Will Florida be saved?
Keywords:Sea level rise, Oceanic flooding, Ice age initiation, Climate change, Tipping point, Coastal inundation
The state of Florida is typical of all the low-lying densely populated coastal areas around the world that are threatened by present and future rising sea level. These coastal areas will become destructively flooded by sea level rise due to melting of the world's glacial ice if fossil fuel consumption and resulting global warming are not strongly limited. Efforts to achieve this limitation in a timely way might not be successful because of cultural inertia, opposition by vested interests, and the difficulties in developing alternative sources of renewable energy on a large scale. However, the rising sea level could be reversed to a more rapidly falling sea level at least temporarily if a previously unrecognized tipping point in the changing climate is reached in coming decades.

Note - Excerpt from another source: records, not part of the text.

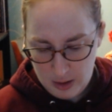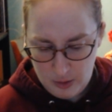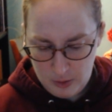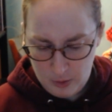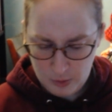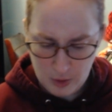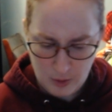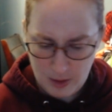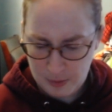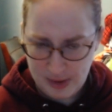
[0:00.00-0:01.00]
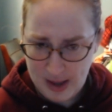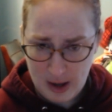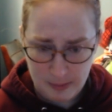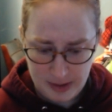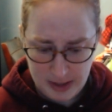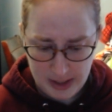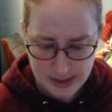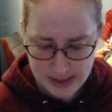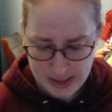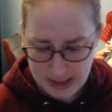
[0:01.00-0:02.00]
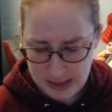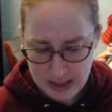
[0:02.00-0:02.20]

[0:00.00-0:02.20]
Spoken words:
"You go on without me, Nancy,"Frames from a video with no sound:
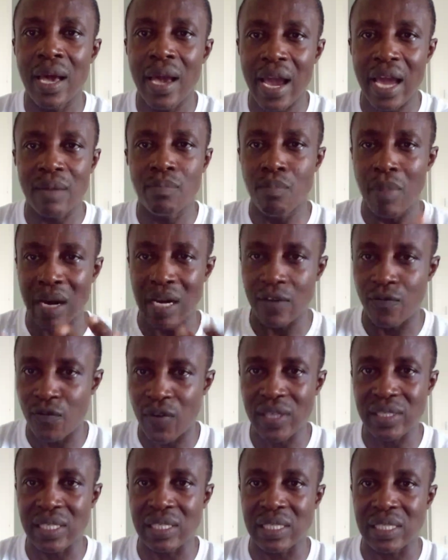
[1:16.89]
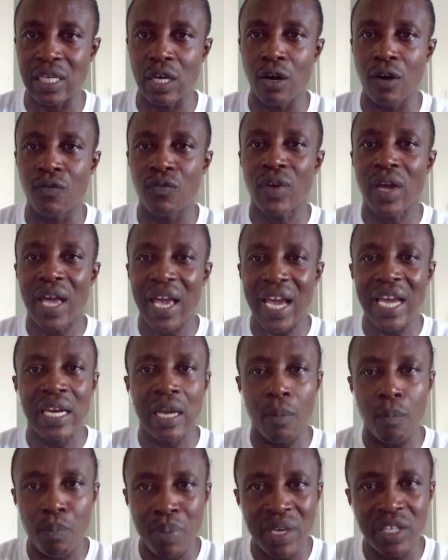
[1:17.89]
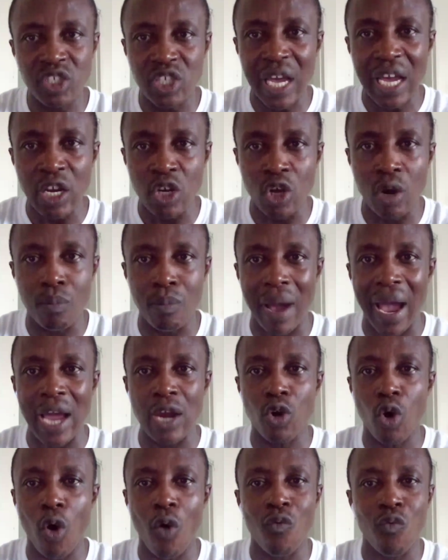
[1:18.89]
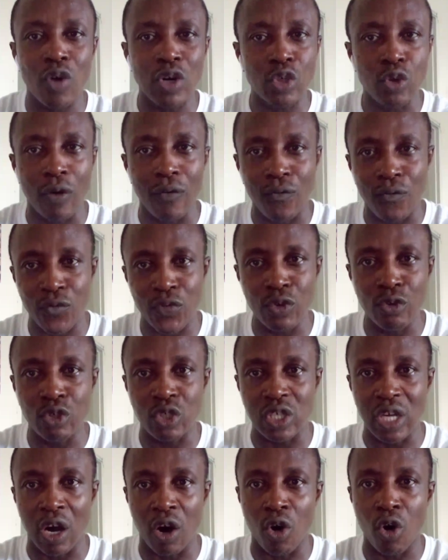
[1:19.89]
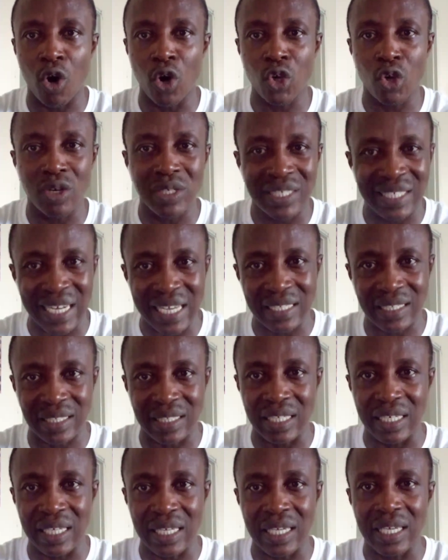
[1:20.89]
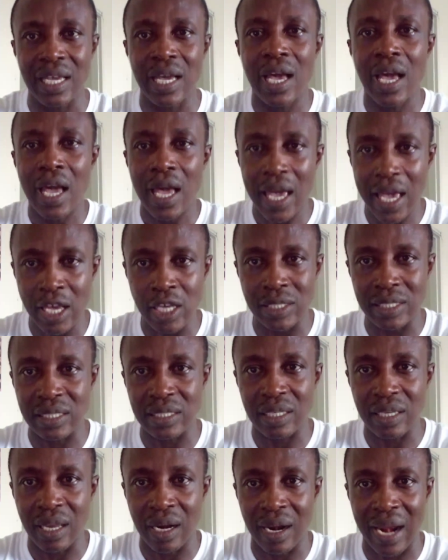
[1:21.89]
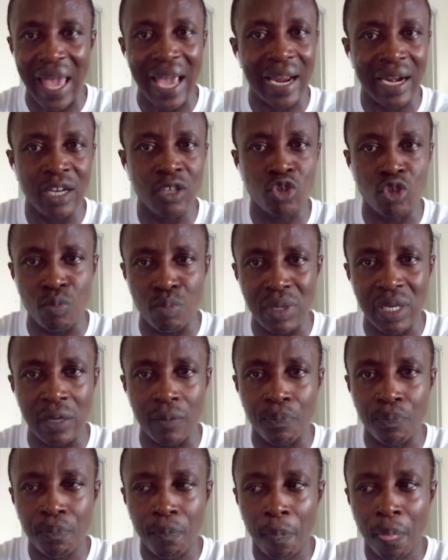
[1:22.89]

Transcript: it manifests itself in a picture in your mind of what your future or your destiny is likely to be.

This tipping point is the onset of rapid new glacial ice sheet growth in northeastern Canada, Greenland, and the Barents Sea. The cause would be an order of magnitude increase in regional precipitation. Much evidence for that event is found in the geological records of the initiation of the last ice age 120,000yrs ago. The precursors for a similar future event are in place and are identified in modern oceanic records. These precursors include the increasing salinity of the Mediterranean Sea and the observed increasing penetration of the Spitsbergen-Atlantic Current into the polar ocean, which suggests that the tipping point may be reached before the end of this century. If so, the flooding may occur on only a small scale. However if so, a sharp 500yr cooling would be expected in eastern Canada and northern Europe, and greenhouse warming elsewhere would continue unless fossil fuel usage is reduced. This paper supports the suggestion by Giff Miller and Anne de Vernal in a 1992 letter to Nature that global warming and an ice age may occur simultaneously.